Nasci no Alto da Lapa, onde moro até hoje. Meu pai trabalhava com Economia e Contabilidade e minha mãe era dona de casa. Na escola eu era a única menina negra. Tive até problemas por isso. O preconceito começou cedo. Depois de muito tempo apareceu a primeira professora negra da escola, então não tive referências.
Fiz transição capilar 2 vezes. Minha mãe alisava meu cabelo com chapinha baiana (alisava do lado do fogão, usando o fogo). Decidi cortar bem baixinho, mas não gostei. Fiz diversos tipos de relaxamento, mas cansei e assumi os cachinhos.
Quando criança, queria ser professora, e depois fonoaudióloga (tive problemas na fala, aí me interessei). Assistindo um filme, me interessei pela área da Medicina e foi isso que escolhi fazer.
Na faculdade o racismo estava presente, mas era velado. entrei no curso com 16 anos, era difícil lidar com essas situações. Não me sentia no meu lugar. A gente meio que se exclui. Eu sempre me achei tímida, mas hoje vejo que isso tinha outro nome. Não era só timidez, era silenciamento e racismo.
Entrei na faculdade particular de Medicina em 1989. Na época, não via pessoas negras estudando ou dando aula. Hoje em dia isso melhorou, mas ainda é pouco.
Mesmo se uma pessoa negra entrar em Medicina numa faculdade pública, a competição é desigual. Existem outros custos de manutenção que ela deve ter como o material e transporte. Sou uma pessoa privilegiada, porque não tive dificuldades quando criança
Me identifiquei com o curso e não me imagino fazendo outra coisa. Me identifiquei com a Pediatria e depois de me especializar foquei na Reumatologia porque essa área vê a pessoa como um todo. Eu sempre procurei ter uma visão geral do paciente. Fiquei cerca de 15 anos atuando como pediatra geral. Fiz mestrado, doutorado, aí então comecei a atuar como Pediatra com foco em Reumatologia. Também sou professora na São Camilo e na Santa Casa.
Como médica, eu cuido de pessoas. Antes de tudo, a medicina é uma profissão com foco n o cuidado. Claro, o profissional precisa de técnica e conhecimentos, mas também precisa ser cuidadoso. Não se cuida só das crianças, das pacientes.
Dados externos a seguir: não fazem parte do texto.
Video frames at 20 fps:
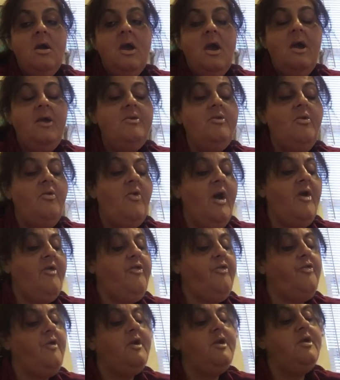And the
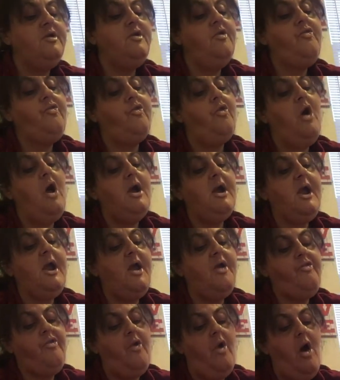last thing in this long
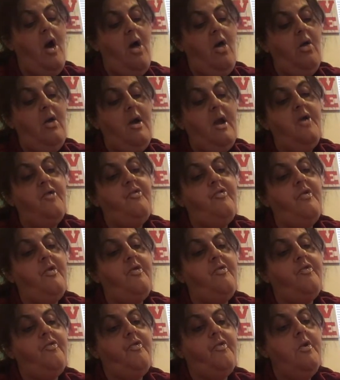ass haul is
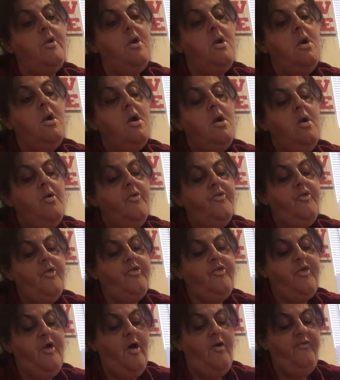this. The
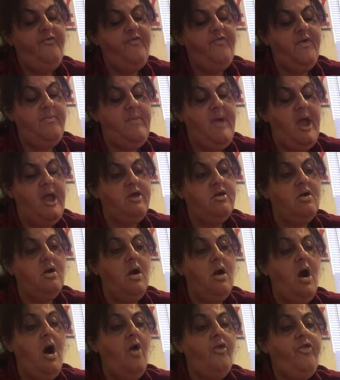Selfie made your
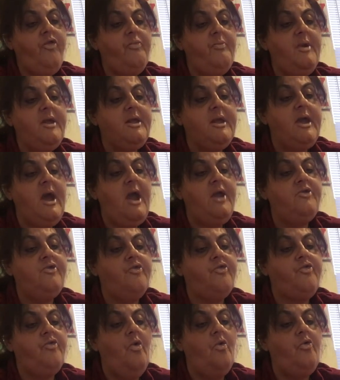ultimate guide
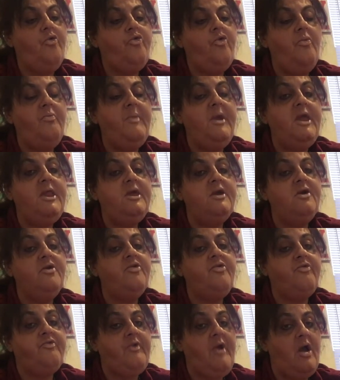to social media
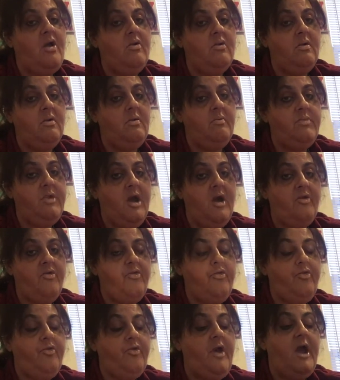stardom.
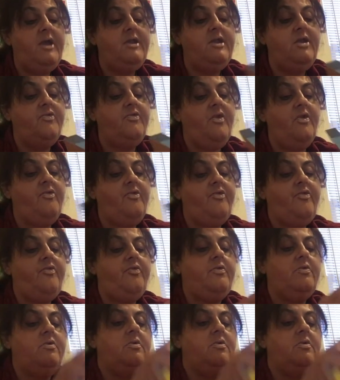Yes, I need this.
Também cuido das famílias, da mãe, pai, avós.
Se fosse definir o que eu faço, diria que medicina é sobre saúde. Precisamos promover a saúde. Só tratar a doença não funciona. Fico pensando em como será para os mais novos, que estão entrando na área. Existe muita vontade em ser médico para ganhar dinheiro. Sou meio idealista, e acho que a gente tem que se dedicar e cumprir o que a gente se coloca para fazer. Quer ganhar dinheiro? Vá ganhar dinheiro. Mas acho que a gente tem que ter o mínimo de respeito no que a gente faz
Como médica negra, acho necessário ter mais pessoas negras nas coordenações de hospitais e na área da saúde como um todo. Porque existem doenças que essas pessoas tem maior propensão, então quem não vivencia muitas vezes não entende o impacto.
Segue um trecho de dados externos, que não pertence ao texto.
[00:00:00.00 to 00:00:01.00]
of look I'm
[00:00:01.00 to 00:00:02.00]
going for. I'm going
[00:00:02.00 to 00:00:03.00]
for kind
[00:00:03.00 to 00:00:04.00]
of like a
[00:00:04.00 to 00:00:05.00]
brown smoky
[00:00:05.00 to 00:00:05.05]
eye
Já tive pacientes que não acreditaram que eu era médica. Chamo a pessoa, ela senta, e pergunta: que horas o médico vai chegar? Nessas horas eu costumo sair da sala e retornar, pra pessoa ver que eu sou a médica.
A minha profissão me proporcionou viagens. Dentro e fora do Brasil. Também recebo um retorno muito legal de pacientes e de mães de pacientes, que é muito legal. Pro futuro tenho uns projetos em mente, como estudar mais sobre a população negra. Quero continuar viajando e conhecendo outros lugares. Dos países que já conheci, mesmo que a trabalho, o meu favorito é a Itália.
Meu nome é Maria Carolina e sou mais uma (Se)mente.